Da bewährt sich die deutsch-österreichische Freundschaft wieder mal, auch wenn es sich in fact um eine bayrisch-österreichische Freundschaft handelt die zwischen Fritz Moßhammer (der Österreicher) und Erwin Rehling (der Bayer) entstanden ist. Als Duo sind sie Hammerling und dieses Duo expandierte für die neue CD zum Trio weil nämlich Michaela Dietl sich dazu gesellte.

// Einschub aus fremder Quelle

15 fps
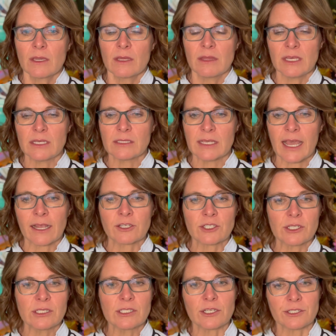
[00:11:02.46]
These
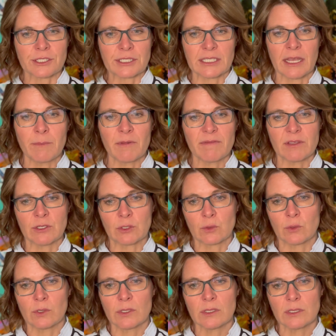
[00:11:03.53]
actions are some of the
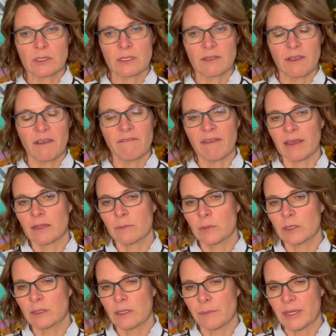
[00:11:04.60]
tools
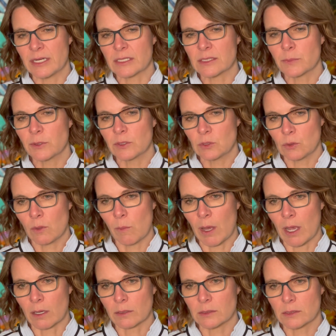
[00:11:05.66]
available in the municipal
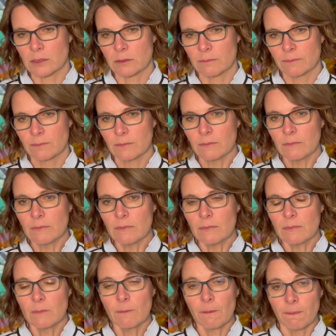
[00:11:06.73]
toolbox.
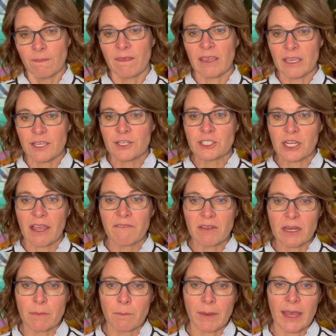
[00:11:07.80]
They each have an
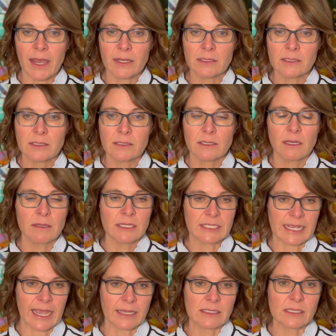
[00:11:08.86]
impact on the
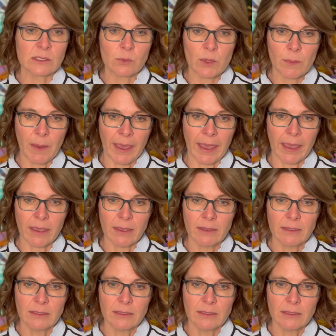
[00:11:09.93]
taxes we pay,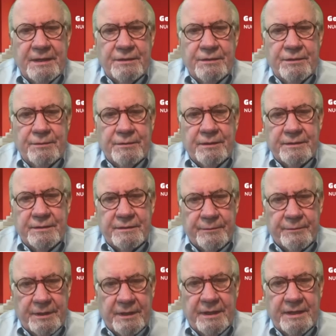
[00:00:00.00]

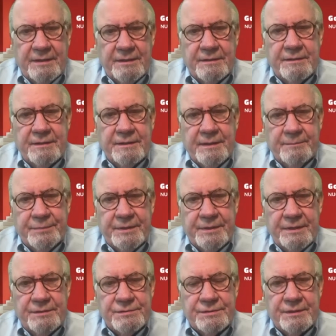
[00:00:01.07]
nuclear-related
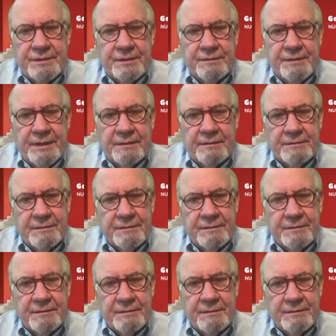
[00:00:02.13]
companies that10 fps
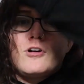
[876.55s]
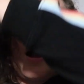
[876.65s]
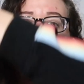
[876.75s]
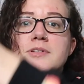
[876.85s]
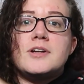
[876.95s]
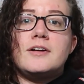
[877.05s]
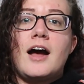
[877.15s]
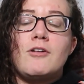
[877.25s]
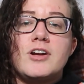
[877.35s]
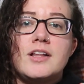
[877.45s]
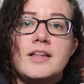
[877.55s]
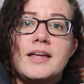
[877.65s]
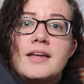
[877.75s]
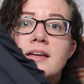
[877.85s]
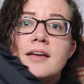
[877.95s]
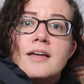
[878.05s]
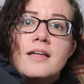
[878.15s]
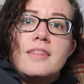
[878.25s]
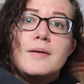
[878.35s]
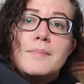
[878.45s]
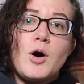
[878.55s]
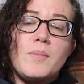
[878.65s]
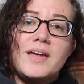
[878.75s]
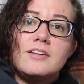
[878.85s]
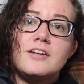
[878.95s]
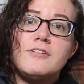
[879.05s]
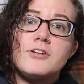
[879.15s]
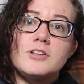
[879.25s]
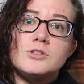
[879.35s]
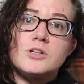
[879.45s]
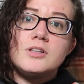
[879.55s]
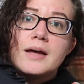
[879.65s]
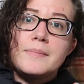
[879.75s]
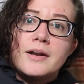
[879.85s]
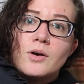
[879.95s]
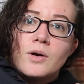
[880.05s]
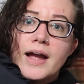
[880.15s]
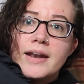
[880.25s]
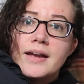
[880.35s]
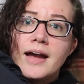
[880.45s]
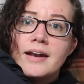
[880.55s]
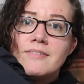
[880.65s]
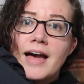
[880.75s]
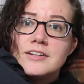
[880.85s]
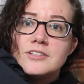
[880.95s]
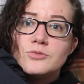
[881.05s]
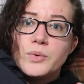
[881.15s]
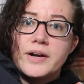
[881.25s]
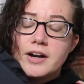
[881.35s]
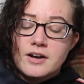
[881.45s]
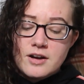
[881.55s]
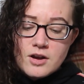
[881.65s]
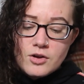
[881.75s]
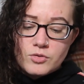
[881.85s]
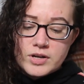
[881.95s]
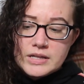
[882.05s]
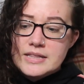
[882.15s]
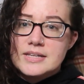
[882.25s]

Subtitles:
Crops are not really the moment for Lululemon or any kind of active wear, really.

Im Trio entstehen dann Nummern mit so seltsamen Titel wie „Oberm Ton“, „Arbeiterkirchenmusik“, „Manchmal Ostwind“ oder „Tanz der Fliesen“. Gespielt werden diese seltsamen Nummern dann auf ebenso seltsamen Instrumenten wie Alphorn, Maultrommel, Schellenbaum oder Steinspiel (??). Einzig Michaela Dietl bewegt sich mit Akkordeon und Melodica in einem, sagen wir, bekannterem Umfeld. Im Zusammenklang ergeben aber seltsame und weniger seltsame Instrumente ein gar wohlgefälliges Hörbild. Schräge Stücke die erst nach mehrmaligem Hören gar nicht mehr so lustig klingen wie zu Beginn der Hörreise. Es steckt, trotz allem Humor, sehr viel musikalische Genialität und viel Tiefe in den Kompositionen. Ob es nun Jazz oder „wilde Volxsmusik“ ist muss hier nicht diskutiert werden, gut ist es auf alle Fälle.